*WHAT YOU NEED TO DO*.
Please give every record below again exactly, and keep the pictures out.

___ MATERIAL TO PROCESS

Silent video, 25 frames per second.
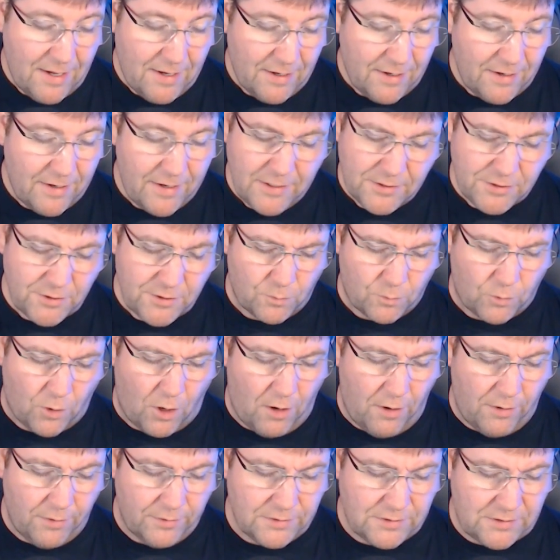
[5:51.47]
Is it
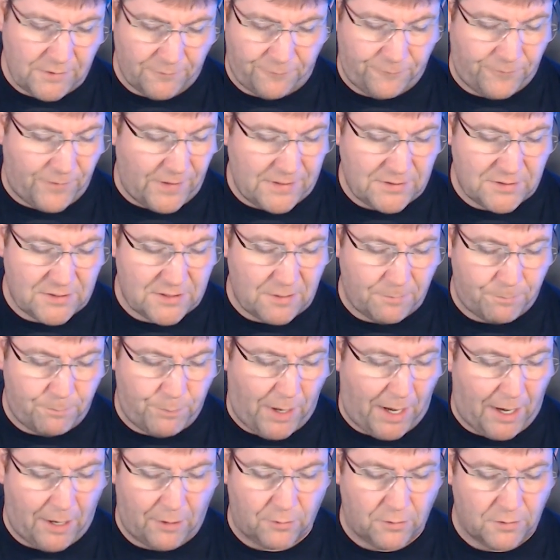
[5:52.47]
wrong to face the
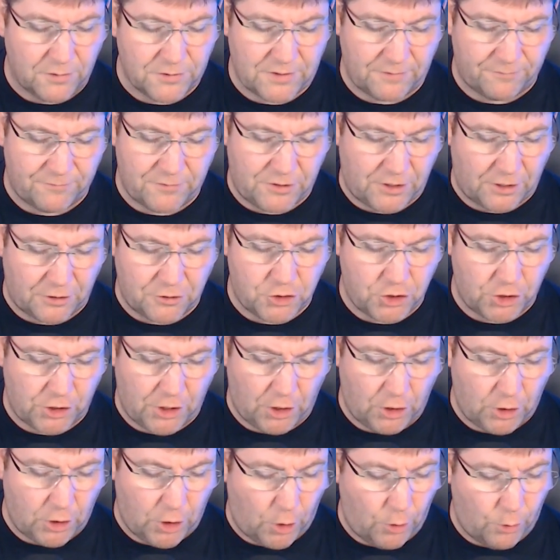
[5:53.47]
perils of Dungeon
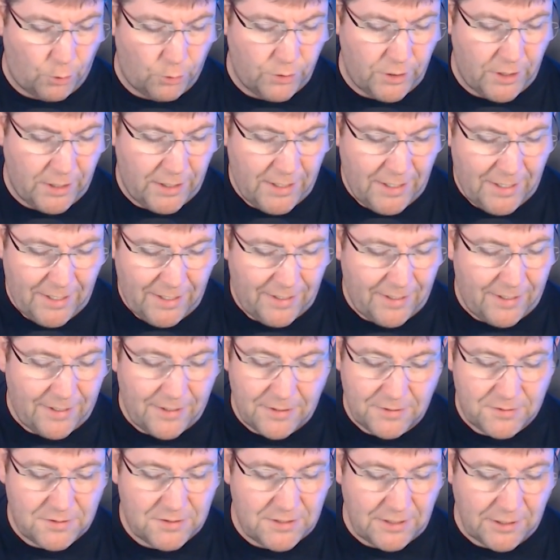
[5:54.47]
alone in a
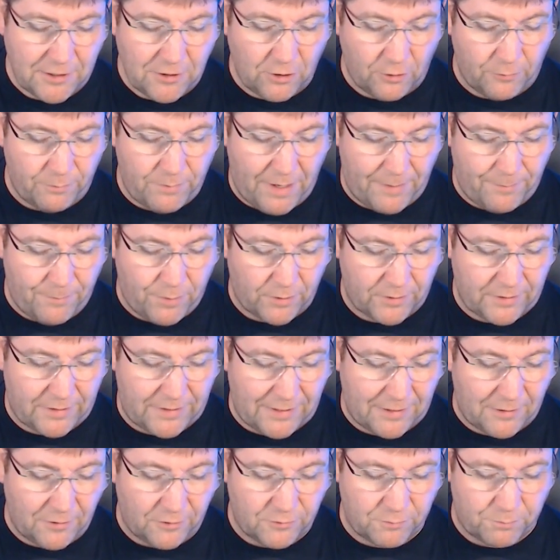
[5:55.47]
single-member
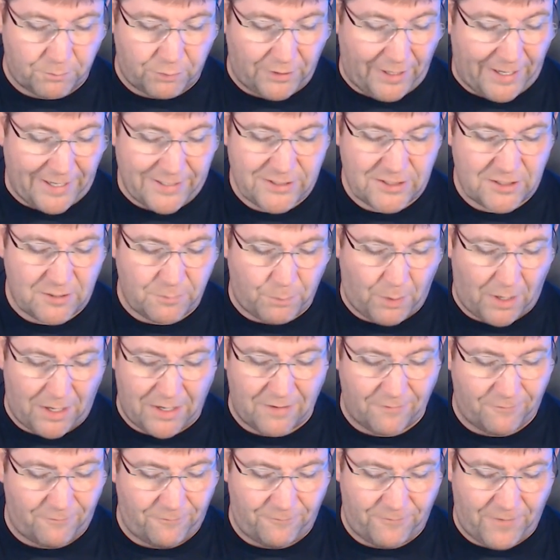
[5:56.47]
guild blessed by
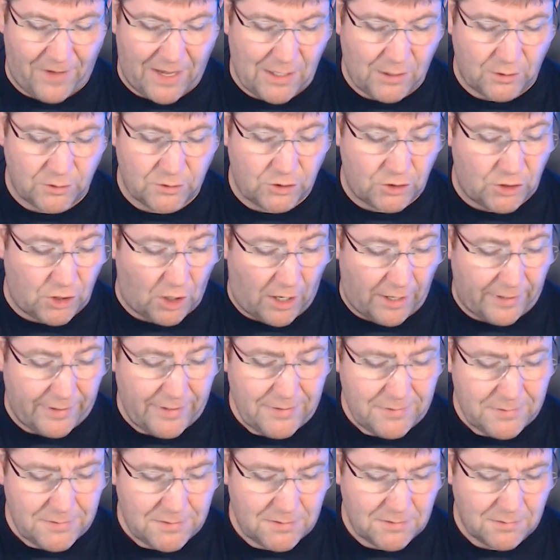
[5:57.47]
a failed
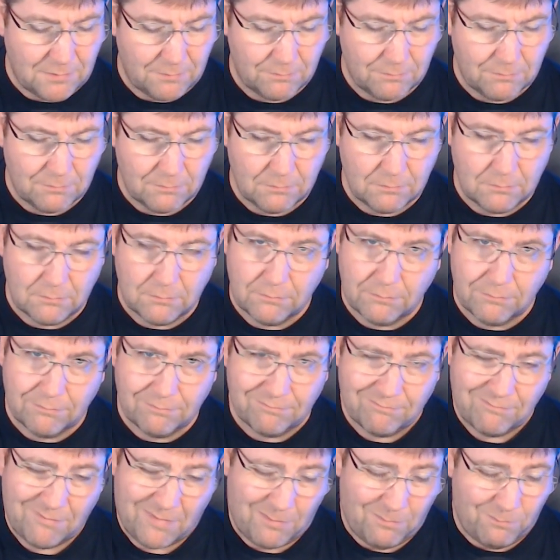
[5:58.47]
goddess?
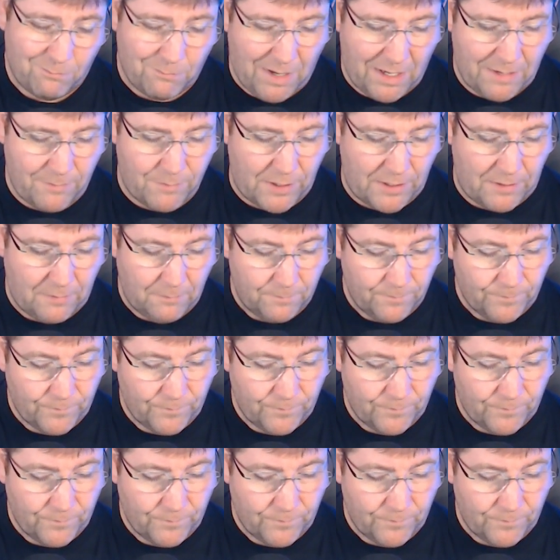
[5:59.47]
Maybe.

______

*RESPONSE BOX*.
Silent video, 25 frames per second.
[5:51.47]
Is it
[5:52.47]
wrong to face the
[5:53.47]
perils of Dungeon
[5:54.47]
alone in a
[5:55.47]
single-member
[5:56.47]
guild blessed by
[5:57.47]
a failed
[5:58.47]
goddess?
[5:59.47]
Maybe.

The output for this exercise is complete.